Pictures stay out; please output the remaining data exactly.
[PROVIDED RECORDS]
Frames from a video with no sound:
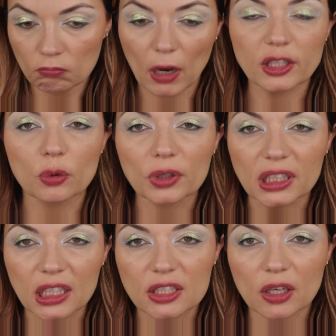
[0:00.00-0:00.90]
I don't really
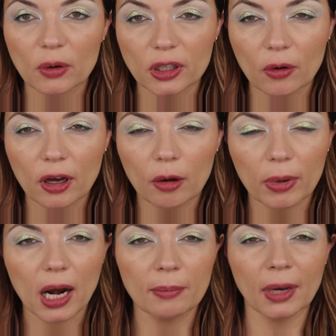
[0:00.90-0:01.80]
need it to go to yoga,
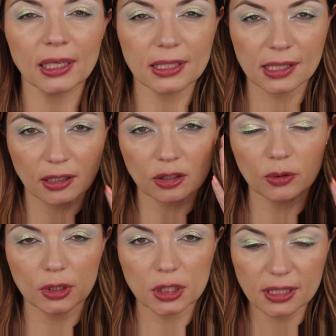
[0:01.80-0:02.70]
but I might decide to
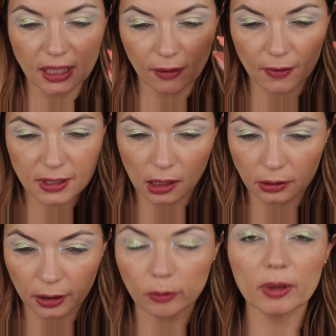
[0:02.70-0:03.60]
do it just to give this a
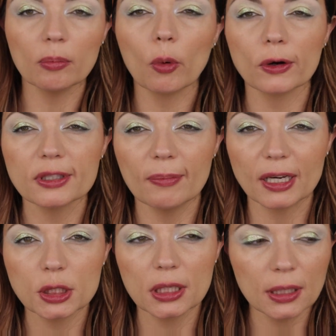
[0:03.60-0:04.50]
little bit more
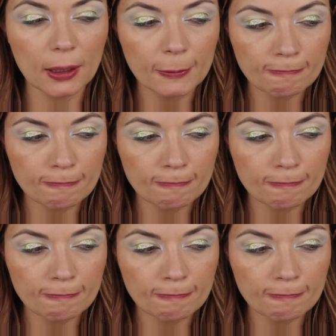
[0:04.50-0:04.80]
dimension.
[/PROVIDED RECORDS]
# SOLUTION FOR THIS EXERCISE
Frames from a video with no sound:
[0:00.00-0:00.90]
I don't really
[0:00.90-0:01.80]
need it to go to yoga,
[0:01.80-0:02.70]
but I might decide to
[0:02.70-0:03.60]
do it just to give this a
[0:03.60-0:04.50]
little bit more
[0:04.50-0:04.80]
dimension.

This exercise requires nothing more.